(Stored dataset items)
╭──

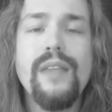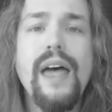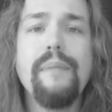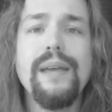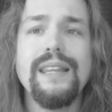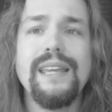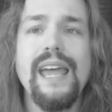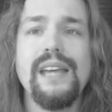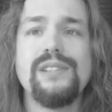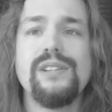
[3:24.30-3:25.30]
that being the
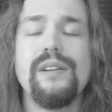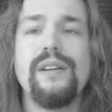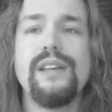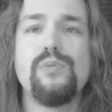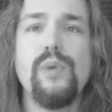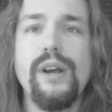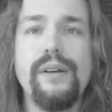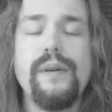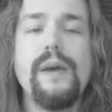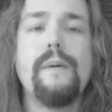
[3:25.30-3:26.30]
case, it's
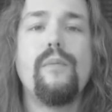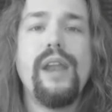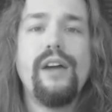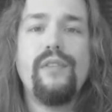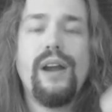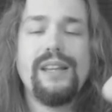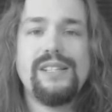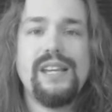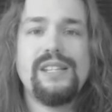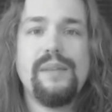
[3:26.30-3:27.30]
weird. Whenever I
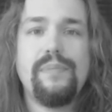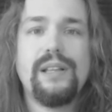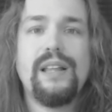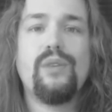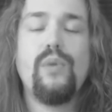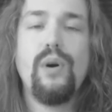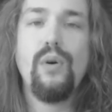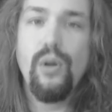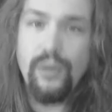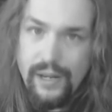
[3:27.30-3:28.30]
say something like, well,
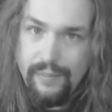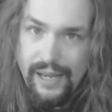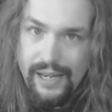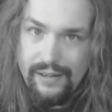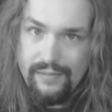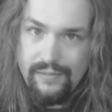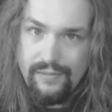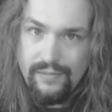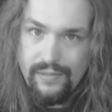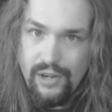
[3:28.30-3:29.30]
hold on a minute,
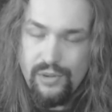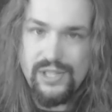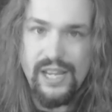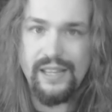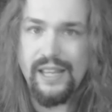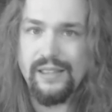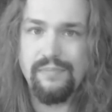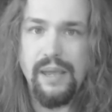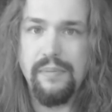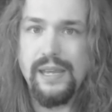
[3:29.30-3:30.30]
you're saying that
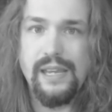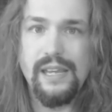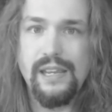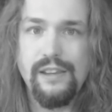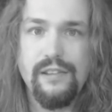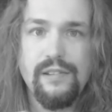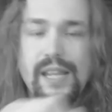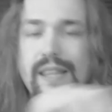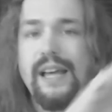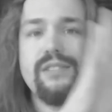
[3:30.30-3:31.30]
maybe
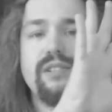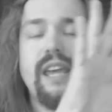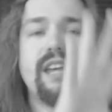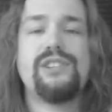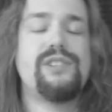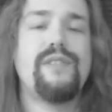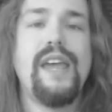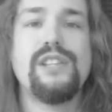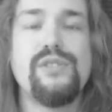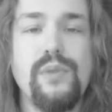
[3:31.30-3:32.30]
10,000 cases of
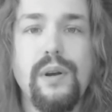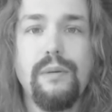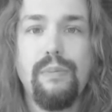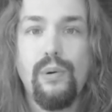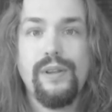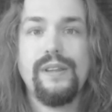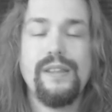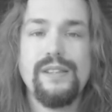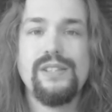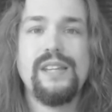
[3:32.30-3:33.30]
cancer were reported
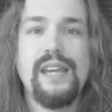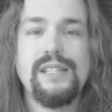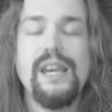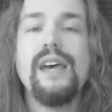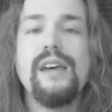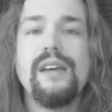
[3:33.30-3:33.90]
in this state,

╰──

__WORK TO BE COMPLETED__. Without the pictures, transcribe the lines from the one containing "[3:27.30-3:28.30]" through the end of the data, exactly and only those.

__RESULT OF THE TASK__.
[3:27.30-3:28.30]
say something like, well,
[3:28.30-3:29.30]
hold on a minute,
[3:29.30-3:30.30]
you're saying that
[3:30.30-3:31.30]
maybe
[3:31.30-3:32.30]
10,000 cases of
[3:32.30-3:33.30]
cancer were reported
[3:33.30-3:33.90]
in this state,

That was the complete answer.